Items from a dataset
□ □ □ □

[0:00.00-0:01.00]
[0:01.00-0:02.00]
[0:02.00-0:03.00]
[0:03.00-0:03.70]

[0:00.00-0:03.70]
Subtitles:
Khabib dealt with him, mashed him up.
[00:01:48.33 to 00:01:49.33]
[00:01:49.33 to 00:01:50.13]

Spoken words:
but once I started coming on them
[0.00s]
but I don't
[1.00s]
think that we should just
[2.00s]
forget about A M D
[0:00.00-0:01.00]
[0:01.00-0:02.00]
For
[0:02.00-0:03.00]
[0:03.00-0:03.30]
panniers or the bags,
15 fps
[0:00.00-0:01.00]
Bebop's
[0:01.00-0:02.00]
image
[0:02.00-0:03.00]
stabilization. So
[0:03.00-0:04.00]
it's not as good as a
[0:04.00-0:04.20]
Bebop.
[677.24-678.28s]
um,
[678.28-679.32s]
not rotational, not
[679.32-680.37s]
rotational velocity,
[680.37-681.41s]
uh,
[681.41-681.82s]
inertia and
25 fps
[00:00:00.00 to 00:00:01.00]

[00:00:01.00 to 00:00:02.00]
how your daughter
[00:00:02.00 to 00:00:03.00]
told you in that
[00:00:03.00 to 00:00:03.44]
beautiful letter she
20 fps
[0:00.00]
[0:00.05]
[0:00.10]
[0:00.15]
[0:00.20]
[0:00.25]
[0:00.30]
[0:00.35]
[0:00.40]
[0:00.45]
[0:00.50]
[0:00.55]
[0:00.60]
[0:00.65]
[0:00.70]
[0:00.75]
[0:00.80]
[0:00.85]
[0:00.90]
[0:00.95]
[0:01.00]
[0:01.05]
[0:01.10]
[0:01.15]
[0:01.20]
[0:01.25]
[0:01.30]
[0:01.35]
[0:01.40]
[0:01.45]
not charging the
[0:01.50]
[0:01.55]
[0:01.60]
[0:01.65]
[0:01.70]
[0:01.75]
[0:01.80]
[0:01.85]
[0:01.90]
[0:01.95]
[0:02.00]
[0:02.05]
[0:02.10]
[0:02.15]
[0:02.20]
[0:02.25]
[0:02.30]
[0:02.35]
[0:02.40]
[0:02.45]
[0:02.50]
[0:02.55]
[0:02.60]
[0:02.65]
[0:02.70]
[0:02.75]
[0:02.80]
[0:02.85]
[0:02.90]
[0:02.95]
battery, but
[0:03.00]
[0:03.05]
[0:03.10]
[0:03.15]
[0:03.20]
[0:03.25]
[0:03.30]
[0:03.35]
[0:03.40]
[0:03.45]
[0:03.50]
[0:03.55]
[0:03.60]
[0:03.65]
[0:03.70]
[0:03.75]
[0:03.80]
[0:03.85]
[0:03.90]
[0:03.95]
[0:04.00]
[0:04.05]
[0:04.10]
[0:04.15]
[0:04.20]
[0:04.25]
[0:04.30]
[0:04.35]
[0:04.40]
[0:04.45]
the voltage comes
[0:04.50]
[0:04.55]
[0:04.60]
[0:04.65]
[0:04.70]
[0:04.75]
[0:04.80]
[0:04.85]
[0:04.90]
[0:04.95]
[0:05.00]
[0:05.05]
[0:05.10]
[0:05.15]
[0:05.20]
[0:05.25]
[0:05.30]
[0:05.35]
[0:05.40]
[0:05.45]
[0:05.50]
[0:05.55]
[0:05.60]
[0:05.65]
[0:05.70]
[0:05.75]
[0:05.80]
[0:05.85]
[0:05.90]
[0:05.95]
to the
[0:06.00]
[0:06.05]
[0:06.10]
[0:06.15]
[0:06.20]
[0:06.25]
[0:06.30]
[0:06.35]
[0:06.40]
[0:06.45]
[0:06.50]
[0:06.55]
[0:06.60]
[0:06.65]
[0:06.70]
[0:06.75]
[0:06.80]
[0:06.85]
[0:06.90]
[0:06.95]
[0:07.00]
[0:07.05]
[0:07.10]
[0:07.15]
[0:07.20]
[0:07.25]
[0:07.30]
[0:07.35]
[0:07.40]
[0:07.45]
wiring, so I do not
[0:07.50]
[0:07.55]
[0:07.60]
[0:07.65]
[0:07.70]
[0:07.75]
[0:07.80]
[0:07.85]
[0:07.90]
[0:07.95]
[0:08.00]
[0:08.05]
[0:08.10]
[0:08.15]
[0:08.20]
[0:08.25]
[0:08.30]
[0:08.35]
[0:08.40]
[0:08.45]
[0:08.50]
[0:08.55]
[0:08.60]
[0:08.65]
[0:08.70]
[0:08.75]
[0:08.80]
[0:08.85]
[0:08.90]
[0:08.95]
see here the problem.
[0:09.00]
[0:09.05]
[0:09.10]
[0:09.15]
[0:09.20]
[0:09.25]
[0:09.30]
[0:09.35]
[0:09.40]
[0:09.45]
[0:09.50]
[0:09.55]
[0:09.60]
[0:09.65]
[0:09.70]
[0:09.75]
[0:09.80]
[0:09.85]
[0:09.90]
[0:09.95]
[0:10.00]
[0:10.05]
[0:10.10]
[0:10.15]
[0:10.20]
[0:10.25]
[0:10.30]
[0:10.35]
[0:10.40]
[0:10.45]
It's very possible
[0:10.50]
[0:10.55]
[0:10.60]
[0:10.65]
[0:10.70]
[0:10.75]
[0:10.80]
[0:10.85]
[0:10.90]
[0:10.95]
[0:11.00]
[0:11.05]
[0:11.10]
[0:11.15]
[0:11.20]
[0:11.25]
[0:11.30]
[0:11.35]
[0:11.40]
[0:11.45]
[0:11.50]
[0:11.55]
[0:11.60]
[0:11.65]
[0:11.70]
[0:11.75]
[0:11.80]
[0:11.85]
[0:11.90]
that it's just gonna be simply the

□ □ □ □

◆ EXERCISE PROMPT: Word for word, restate all of the entries.

◆ OUTPUT OF THE TASK:
[0:00.00-0:01.00]
[0:01.00-0:02.00]
[0:02.00-0:03.00]
[0:03.00-0:03.70]

[0:00.00-0:03.70]
Subtitles:
Khabib dealt with him, mashed him up.
[00:01:48.33 to 00:01:49.33]
[00:01:49.33 to 00:01:50.13]

Spoken words:
but once I started coming on them
[0.00s]
but I don't
[1.00s]
think that we should just
[2.00s]
forget about A M D
[0:00.00-0:01.00]
[0:01.00-0:02.00]
For
[0:02.00-0:03.00]
[0:03.00-0:03.30]
panniers or the bags,
15 fps
[0:00.00-0:01.00]
Bebop's
[0:01.00-0:02.00]
image
[0:02.00-0:03.00]
stabilization. So
[0:03.00-0:04.00]
it's not as good as a
[0:04.00-0:04.20]
Bebop.
[677.24-678.28s]
um,
[678.28-679.32s]
not rotational, not
[679.32-680.37s]
rotational velocity,
[680.37-681.41s]
uh,
[681.41-681.82s]
inertia and
25 fps
[00:00:00.00 to 00:00:01.00]

[00:00:01.00 to 00:00:02.00]
how your daughter
[00:00:02.00 to 00:00:03.00]
told you in that
[00:00:03.00 to 00:00:03.44]
beautiful letter she
20 fps
[0:00.00]
[0:00.05]
[0:00.10]
[0:00.15]
[0:00.20]
[0:00.25]
[0:00.30]
[0:00.35]
[0:00.40]
[0:00.45]
[0:00.50]
[0:00.55]
[0:00.60]
[0:00.65]
[0:00.70]
[0:00.75]
[0:00.80]
[0:00.85]
[0:00.90]
[0:00.95]
[0:01.00]
[0:01.05]
[0:01.10]
[0:01.15]
[0:01.20]
[0:01.25]
[0:01.30]
[0:01.35]
[0:01.40]
[0:01.45]
not charging the
[0:01.50]
[0:01.55]
[0:01.60]
[0:01.65]
[0:01.70]
[0:01.75]
[0:01.80]
[0:01.85]
[0:01.90]
[0:01.95]
[0:02.00]
[0:02.05]
[0:02.10]
[0:02.15]
[0:02.20]
[0:02.25]
[0:02.30]
[0:02.35]
[0:02.40]
[0:02.45]
[0:02.50]
[0:02.55]
[0:02.60]
[0:02.65]
[0:02.70]
[0:02.75]
[0:02.80]
[0:02.85]
[0:02.90]
[0:02.95]
battery, but
[0:03.00]
[0:03.05]
[0:03.10]
[0:03.15]
[0:03.20]
[0:03.25]
[0:03.30]
[0:03.35]
[0:03.40]
[0:03.45]
[0:03.50]
[0:03.55]
[0:03.60]
[0:03.65]
[0:03.70]
[0:03.75]
[0:03.80]
[0:03.85]
[0:03.90]
[0:03.95]
[0:04.00]
[0:04.05]
[0:04.10]
[0:04.15]
[0:04.20]
[0:04.25]
[0:04.30]
[0:04.35]
[0:04.40]
[0:04.45]
the voltage comes
[0:04.50]
[0:04.55]
[0:04.60]
[0:04.65]
[0:04.70]
[0:04.75]
[0:04.80]
[0:04.85]
[0:04.90]
[0:04.95]
[0:05.00]
[0:05.05]
[0:05.10]
[0:05.15]
[0:05.20]
[0:05.25]
[0:05.30]
[0:05.35]
[0:05.40]
[0:05.45]
[0:05.50]
[0:05.55]
[0:05.60]
[0:05.65]
[0:05.70]
[0:05.75]
[0:05.80]
[0:05.85]
[0:05.90]
[0:05.95]
to the
[0:06.00]
[0:06.05]
[0:06.10]
[0:06.15]
[0:06.20]
[0:06.25]
[0:06.30]
[0:06.35]
[0:06.40]
[0:06.45]
[0:06.50]
[0:06.55]
[0:06.60]
[0:06.65]
[0:06.70]
[0:06.75]
[0:06.80]
[0:06.85]
[0:06.90]
[0:06.95]
[0:07.00]
[0:07.05]
[0:07.10]
[0:07.15]
[0:07.20]
[0:07.25]
[0:07.30]
[0:07.35]
[0:07.40]
[0:07.45]
wiring, so I do not
[0:07.50]
[0:07.55]
[0:07.60]
[0:07.65]
[0:07.70]
[0:07.75]
[0:07.80]
[0:07.85]
[0:07.90]
[0:07.95]
[0:08.00]
[0:08.05]
[0:08.10]
[0:08.15]
[0:08.20]
[0:08.25]
[0:08.30]
[0:08.35]
[0:08.40]
[0:08.45]
[0:08.50]
[0:08.55]
[0:08.60]
[0:08.65]
[0:08.70]
[0:08.75]
[0:08.80]
[0:08.85]
[0:08.90]
[0:08.95]
see here the problem.
[0:09.00]
[0:09.05]
[0:09.10]
[0:09.15]
[0:09.20]
[0:09.25]
[0:09.30]
[0:09.35]
[0:09.40]
[0:09.45]
[0:09.50]
[0:09.55]
[0:09.60]
[0:09.65]
[0:09.70]
[0:09.75]
[0:09.80]
[0:09.85]
[0:09.90]
[0:09.95]
[0:10.00]
[0:10.05]
[0:10.10]
[0:10.15]
[0:10.20]
[0:10.25]
[0:10.30]
[0:10.35]
[0:10.40]
[0:10.45]
It's very possible
[0:10.50]
[0:10.55]
[0:10.60]
[0:10.65]
[0:10.70]
[0:10.75]
[0:10.80]
[0:10.85]
[0:10.90]
[0:10.95]
[0:11.00]
[0:11.05]
[0:11.10]
[0:11.15]
[0:11.20]
[0:11.25]
[0:11.30]
[0:11.35]
[0:11.40]
[0:11.45]
[0:11.50]
[0:11.55]
[0:11.60]
[0:11.65]
[0:11.70]
[0:11.75]
[0:11.80]
[0:11.85]
[0:11.90]
that it's just gonna be simply the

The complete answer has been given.